2. a transfer to or from a trust described in 26 U.S.C. § 401(a) or a transfer under an annuity plan which meets the requirements of 26 U.S.C. § 404(a)(2).
3. the transfer of an option without a readily ascertainable fair market value.
4. the transfer of property upon the exercise of an option with a readily ascertainable market value at the date of the grant, or
5. group term life insurance to which 26 U.S.C. § 79 applies.
(f) Code of Ala. 1975, § 40-18-14(1) stipulates that 26 U.S.C. § 83 will be the guiding document for determining amount and time that income under this regulation is to be included in gross income; therefore, regulations pertaining to 26 U.S.C. § 83 are hereby made a part of this regulation. Judicial and administrative decision of Federal agencies will govern in administering this regulation.
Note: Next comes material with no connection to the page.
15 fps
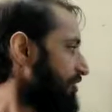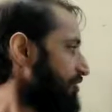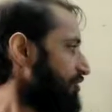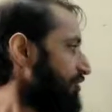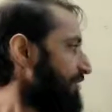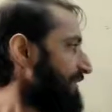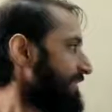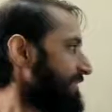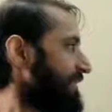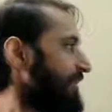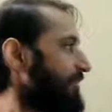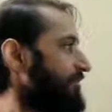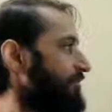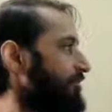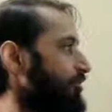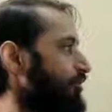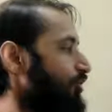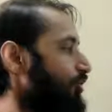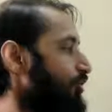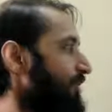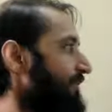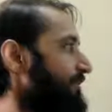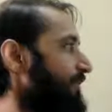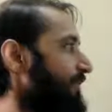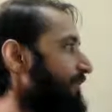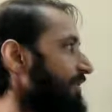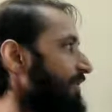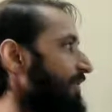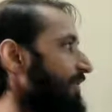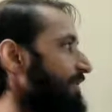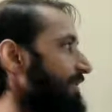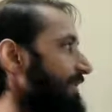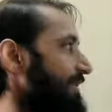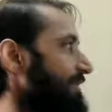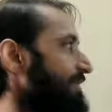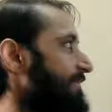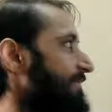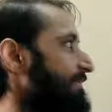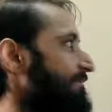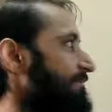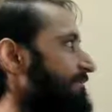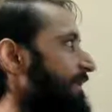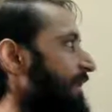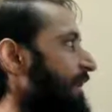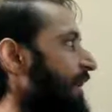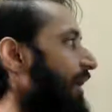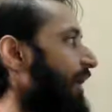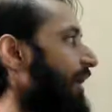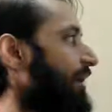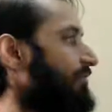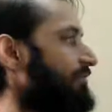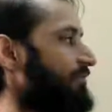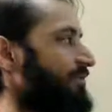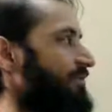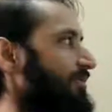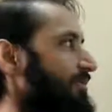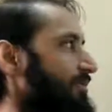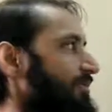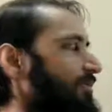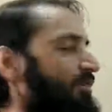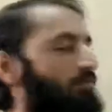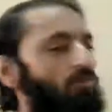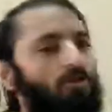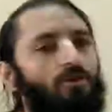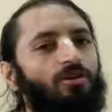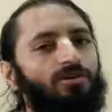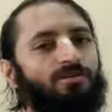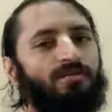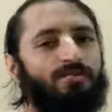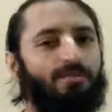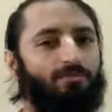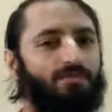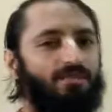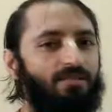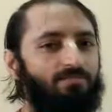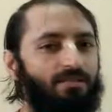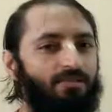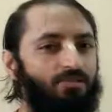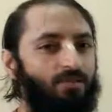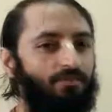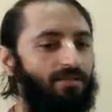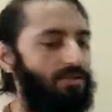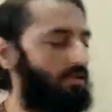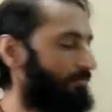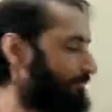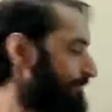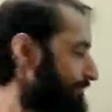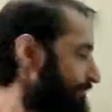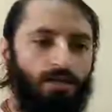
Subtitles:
So, these are two different things. This is the more or less the sum and substance of it.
(18) With the exception noted below, the amendments to this regulation which were filed with the Legislative Reference Service on March 21, 2011 are effective for tax years beginning after December 31, 2010. The Department of Revenue will not enforce these regulatory changes for tax periods ending prior to January 1, 2011, or for gains associated with the taxable disposition of all or any portion of a taxpayer's assets or Subchapter K interests where the parties to the transaction can document that negotiations began prior to January 1, 2011 and continued with regularity until the transaction was completed in 2011. These amendments are consistent with the Administrative Law Division's Ruling, McNees v. Department of Revenue, DOCKET NO. 06-523, entered December 12, 2006.
(19) The Department will not rely on the amendments to this regulation which were filed with the Legislative Reference Service on March 21, 2011 for tax periods beginning after December 31, 2011. For tax periods beginning after December 31, 2011, the Department will issue new regulatory language addressing the issues to which these amendments pertain.(Amended: February 8, 1989; Filed March 20, 1989; Filed July 22, 1992; October 30, 1992. Amended: Filed March 26, 1998; effective April 30, 1998. Amended: Filed August 3, 2011; effective September 7, 2011.)
Authors: Ann Winborne, CPA, Individual and Corporate Tax Division, Joe Garrett, Tax Policy AdministratorStatutory Authority:Code of Ala. 1975, §§ 40-2A-7(a)(5), 40-18-1.1(c), 40-18-14.